- [Problem details]: Each entry is to be given again exactly; drop the images.

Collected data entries
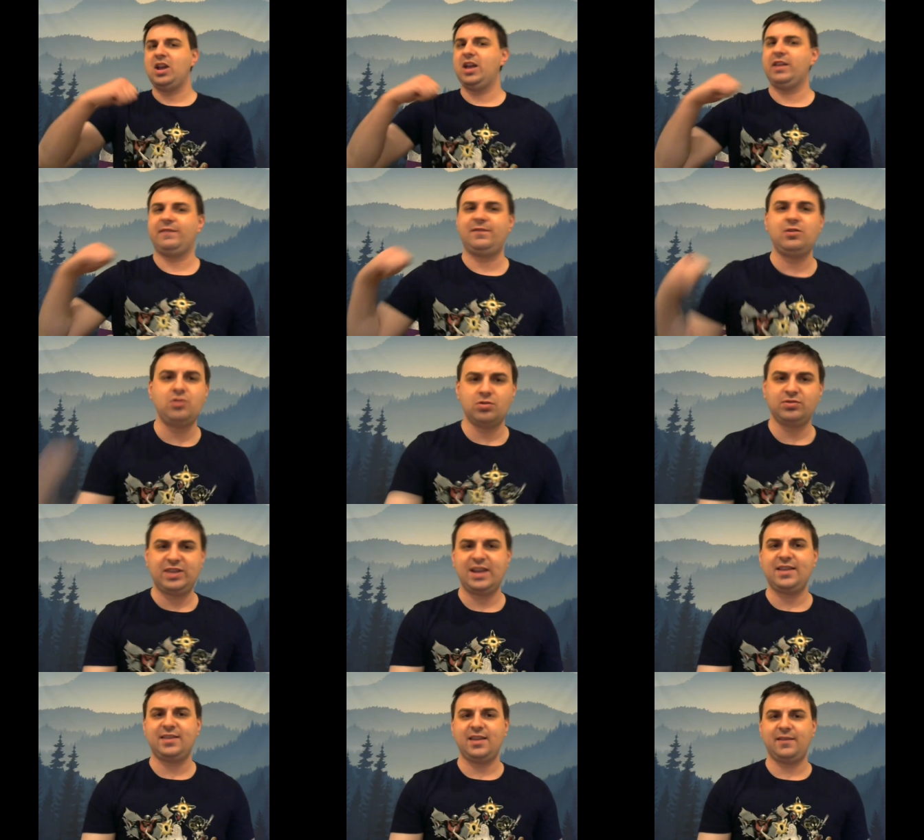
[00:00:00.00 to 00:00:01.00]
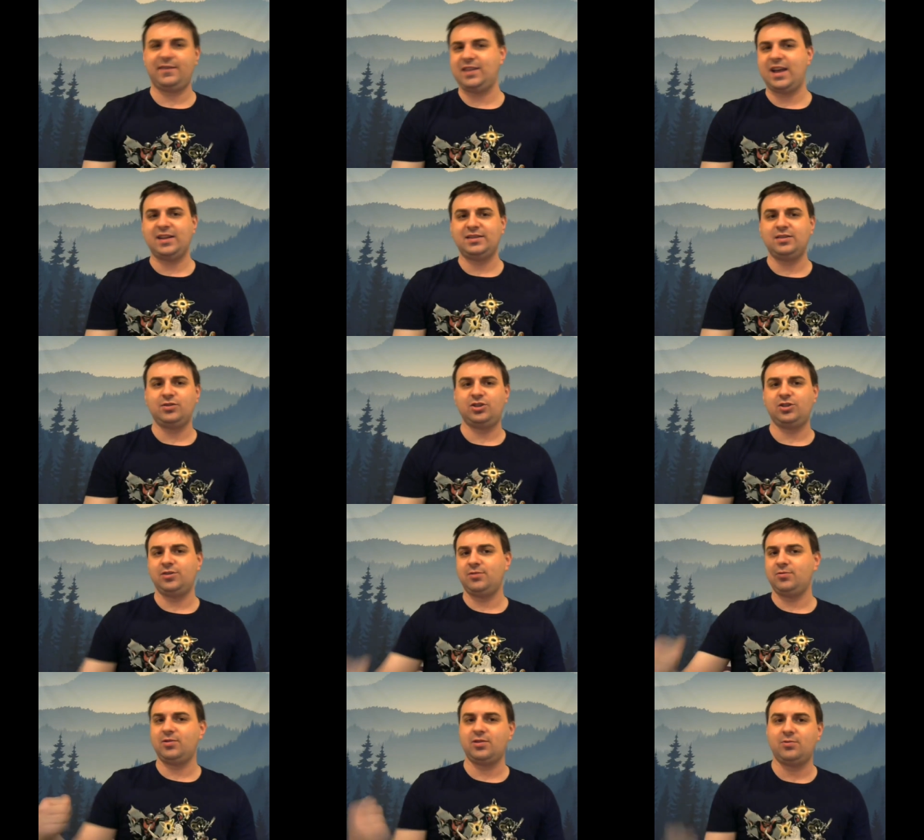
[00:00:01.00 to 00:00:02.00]
and if you don't take that deal
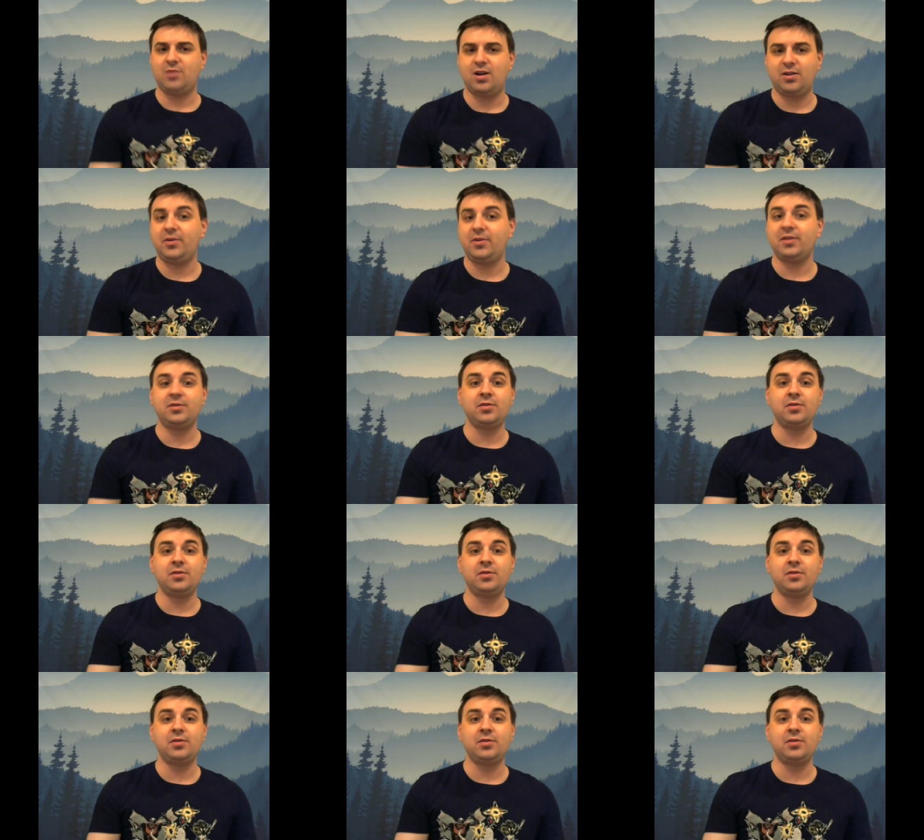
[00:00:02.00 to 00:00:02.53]
sooner, we're going to walk away.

- [Exercise answer]:
[00:00:00.00 to 00:00:01.00]
[00:00:01.00 to 00:00:02.00]
and if you don't take that deal
[00:00:02.00 to 00:00:02.53]
sooner, we're going to walk away.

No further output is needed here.